© 2000 by Oxford University Press
ARTICLES |
Why Indicative Planning Failed: British Industry and the Formation of the National Economic Development Council (196064)
Magdalen College Oxford
The NEDC (Neddy) was established in 1962 through a joint initiative of leading industrialists and the Conservative Government. Its broad aim was to improve economic co-ordination between companies and policy-makers, and thus enable Britain to steer a course away from stop-go and towards stable growth. This article examines the sources of the Neddy's swift demise into irrelevance by 1964. Aspirations for the NEDC were multiple and conflicting. Leading industrialists considered it a vehicle for increasing their influence over the course of economic policy. The government, however, was jealous of its policy-making autonomy, and interested in the NEDC primarily as a signal to currency speculators of their commitment to tackling the various supply-side problems of the UK economy. The article stresses two sets of institutional factors which doomed the NEDC's transformative potential even as it was being set up. First, business was suspicious of co-operation with (and, more particularly revealing sensitive firm level information to) a body that was so close to central government.

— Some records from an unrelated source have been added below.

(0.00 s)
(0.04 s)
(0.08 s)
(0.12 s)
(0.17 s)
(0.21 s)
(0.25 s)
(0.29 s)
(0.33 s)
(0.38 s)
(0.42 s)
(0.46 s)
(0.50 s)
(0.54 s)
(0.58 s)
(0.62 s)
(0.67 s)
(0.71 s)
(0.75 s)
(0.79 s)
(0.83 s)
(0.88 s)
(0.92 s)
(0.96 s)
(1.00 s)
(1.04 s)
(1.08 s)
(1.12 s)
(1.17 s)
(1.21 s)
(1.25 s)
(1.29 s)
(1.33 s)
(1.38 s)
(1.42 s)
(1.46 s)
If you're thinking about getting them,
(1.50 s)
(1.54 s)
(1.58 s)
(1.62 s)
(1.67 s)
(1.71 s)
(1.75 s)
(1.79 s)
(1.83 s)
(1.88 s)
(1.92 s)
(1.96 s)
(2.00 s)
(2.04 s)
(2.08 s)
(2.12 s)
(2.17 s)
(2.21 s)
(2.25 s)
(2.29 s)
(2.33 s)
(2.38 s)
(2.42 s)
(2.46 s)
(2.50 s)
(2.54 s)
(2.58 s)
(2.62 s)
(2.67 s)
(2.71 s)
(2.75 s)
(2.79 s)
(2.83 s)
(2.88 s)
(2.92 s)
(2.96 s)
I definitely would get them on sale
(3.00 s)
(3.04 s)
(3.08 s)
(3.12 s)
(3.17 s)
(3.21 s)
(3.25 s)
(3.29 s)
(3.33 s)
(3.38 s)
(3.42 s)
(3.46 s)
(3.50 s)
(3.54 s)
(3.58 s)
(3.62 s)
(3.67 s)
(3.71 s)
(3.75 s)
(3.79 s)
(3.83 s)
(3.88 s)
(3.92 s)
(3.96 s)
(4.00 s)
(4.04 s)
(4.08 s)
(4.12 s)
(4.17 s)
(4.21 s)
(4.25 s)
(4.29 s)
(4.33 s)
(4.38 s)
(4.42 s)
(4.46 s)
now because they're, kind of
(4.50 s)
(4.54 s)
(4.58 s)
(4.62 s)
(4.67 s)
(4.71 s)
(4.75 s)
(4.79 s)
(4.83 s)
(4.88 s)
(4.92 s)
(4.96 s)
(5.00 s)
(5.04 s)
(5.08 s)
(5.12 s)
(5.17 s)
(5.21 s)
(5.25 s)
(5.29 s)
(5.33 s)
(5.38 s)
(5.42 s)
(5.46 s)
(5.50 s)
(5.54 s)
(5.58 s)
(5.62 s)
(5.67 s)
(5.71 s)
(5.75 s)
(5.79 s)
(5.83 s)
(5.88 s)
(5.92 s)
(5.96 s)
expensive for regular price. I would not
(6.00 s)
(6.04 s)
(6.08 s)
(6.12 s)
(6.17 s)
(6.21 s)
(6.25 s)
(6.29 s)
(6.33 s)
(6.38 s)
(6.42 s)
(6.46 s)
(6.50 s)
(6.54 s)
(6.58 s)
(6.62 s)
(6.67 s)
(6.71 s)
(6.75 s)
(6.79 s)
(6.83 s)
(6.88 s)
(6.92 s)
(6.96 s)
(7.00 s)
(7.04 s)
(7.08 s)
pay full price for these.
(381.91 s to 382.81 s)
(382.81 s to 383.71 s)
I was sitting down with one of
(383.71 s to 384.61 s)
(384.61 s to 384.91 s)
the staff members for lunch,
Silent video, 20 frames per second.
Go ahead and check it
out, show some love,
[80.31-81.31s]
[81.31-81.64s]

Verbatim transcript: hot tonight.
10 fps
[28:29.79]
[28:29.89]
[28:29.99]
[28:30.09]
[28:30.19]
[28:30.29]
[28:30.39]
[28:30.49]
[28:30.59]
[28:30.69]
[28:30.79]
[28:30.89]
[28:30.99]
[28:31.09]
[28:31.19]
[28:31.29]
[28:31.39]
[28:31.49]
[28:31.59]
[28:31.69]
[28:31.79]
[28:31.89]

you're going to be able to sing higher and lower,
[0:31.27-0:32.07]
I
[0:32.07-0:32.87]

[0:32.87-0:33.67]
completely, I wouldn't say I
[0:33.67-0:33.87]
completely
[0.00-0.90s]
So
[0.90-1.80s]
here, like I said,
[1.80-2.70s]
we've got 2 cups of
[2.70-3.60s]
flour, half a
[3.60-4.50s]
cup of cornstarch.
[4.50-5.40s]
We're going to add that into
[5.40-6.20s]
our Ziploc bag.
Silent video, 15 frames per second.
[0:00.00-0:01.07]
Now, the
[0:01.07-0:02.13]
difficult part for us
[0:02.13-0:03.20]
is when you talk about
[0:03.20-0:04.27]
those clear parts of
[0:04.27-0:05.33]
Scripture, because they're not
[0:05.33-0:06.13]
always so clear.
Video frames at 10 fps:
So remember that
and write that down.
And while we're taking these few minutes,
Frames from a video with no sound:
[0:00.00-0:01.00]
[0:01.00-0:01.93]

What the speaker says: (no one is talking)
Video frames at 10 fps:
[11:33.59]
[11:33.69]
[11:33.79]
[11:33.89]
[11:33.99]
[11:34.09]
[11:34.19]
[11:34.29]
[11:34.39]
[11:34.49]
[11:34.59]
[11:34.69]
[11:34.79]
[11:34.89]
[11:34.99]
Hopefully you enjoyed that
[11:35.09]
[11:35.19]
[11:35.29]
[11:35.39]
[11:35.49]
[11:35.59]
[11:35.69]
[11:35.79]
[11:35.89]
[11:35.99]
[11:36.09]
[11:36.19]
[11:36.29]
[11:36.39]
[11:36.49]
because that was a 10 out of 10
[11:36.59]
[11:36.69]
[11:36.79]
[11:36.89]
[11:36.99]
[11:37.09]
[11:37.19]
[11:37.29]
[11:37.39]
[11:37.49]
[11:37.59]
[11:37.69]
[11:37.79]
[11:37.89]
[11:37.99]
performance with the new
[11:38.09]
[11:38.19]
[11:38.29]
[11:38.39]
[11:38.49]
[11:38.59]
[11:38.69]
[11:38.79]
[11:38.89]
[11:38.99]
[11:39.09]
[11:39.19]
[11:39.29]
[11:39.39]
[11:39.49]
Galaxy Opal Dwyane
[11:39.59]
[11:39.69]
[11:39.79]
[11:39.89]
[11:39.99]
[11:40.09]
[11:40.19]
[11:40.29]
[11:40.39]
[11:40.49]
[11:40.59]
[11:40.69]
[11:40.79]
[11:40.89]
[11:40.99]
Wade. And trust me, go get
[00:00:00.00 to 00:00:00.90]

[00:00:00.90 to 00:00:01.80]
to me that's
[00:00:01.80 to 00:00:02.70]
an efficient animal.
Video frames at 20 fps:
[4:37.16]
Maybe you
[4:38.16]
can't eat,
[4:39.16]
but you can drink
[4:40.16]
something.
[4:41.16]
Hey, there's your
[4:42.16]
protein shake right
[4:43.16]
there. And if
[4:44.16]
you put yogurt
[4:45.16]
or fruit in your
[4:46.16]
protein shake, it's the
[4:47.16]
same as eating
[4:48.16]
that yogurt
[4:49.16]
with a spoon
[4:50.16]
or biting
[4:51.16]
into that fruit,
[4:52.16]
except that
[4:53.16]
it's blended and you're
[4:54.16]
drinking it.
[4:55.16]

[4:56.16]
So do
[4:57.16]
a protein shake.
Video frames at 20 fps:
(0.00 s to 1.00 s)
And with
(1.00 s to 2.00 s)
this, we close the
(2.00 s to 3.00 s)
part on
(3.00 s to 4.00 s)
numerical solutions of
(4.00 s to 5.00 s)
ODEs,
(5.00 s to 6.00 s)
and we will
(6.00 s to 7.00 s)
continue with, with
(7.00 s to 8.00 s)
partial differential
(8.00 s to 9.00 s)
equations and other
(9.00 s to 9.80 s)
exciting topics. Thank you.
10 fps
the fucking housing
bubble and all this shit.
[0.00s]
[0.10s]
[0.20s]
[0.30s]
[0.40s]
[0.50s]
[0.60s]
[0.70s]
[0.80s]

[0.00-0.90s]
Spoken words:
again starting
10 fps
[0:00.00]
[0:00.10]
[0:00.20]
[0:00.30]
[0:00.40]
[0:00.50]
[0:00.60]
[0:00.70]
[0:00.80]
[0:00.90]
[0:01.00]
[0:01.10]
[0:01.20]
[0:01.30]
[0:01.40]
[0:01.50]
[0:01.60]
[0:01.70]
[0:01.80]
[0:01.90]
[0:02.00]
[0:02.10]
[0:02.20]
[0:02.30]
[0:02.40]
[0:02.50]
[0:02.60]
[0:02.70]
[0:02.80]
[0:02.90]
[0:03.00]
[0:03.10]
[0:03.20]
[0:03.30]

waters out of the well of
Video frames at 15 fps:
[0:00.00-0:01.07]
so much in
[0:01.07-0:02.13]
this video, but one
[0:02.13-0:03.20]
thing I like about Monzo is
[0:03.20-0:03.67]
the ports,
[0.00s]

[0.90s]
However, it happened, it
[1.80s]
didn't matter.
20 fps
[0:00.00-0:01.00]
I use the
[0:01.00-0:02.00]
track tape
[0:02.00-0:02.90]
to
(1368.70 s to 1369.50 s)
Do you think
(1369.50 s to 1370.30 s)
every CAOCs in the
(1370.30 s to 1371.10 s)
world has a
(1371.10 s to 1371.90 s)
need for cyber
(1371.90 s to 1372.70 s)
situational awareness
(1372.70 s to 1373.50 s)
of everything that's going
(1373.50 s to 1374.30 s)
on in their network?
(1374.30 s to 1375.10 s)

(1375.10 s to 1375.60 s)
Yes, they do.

Employers were justifiably worried that the NEDC would be used by future governments as the basis for more dirigiste rather than merely indicative planning. Second, companies wedded to the economic organizational principle of collective laissez-faire resisted peak-level efforts to induce co-ordination. Thus, paradoxically, the very co-ordination problems in British business that prompted the NEDC's creation were the primary reasons for its failure.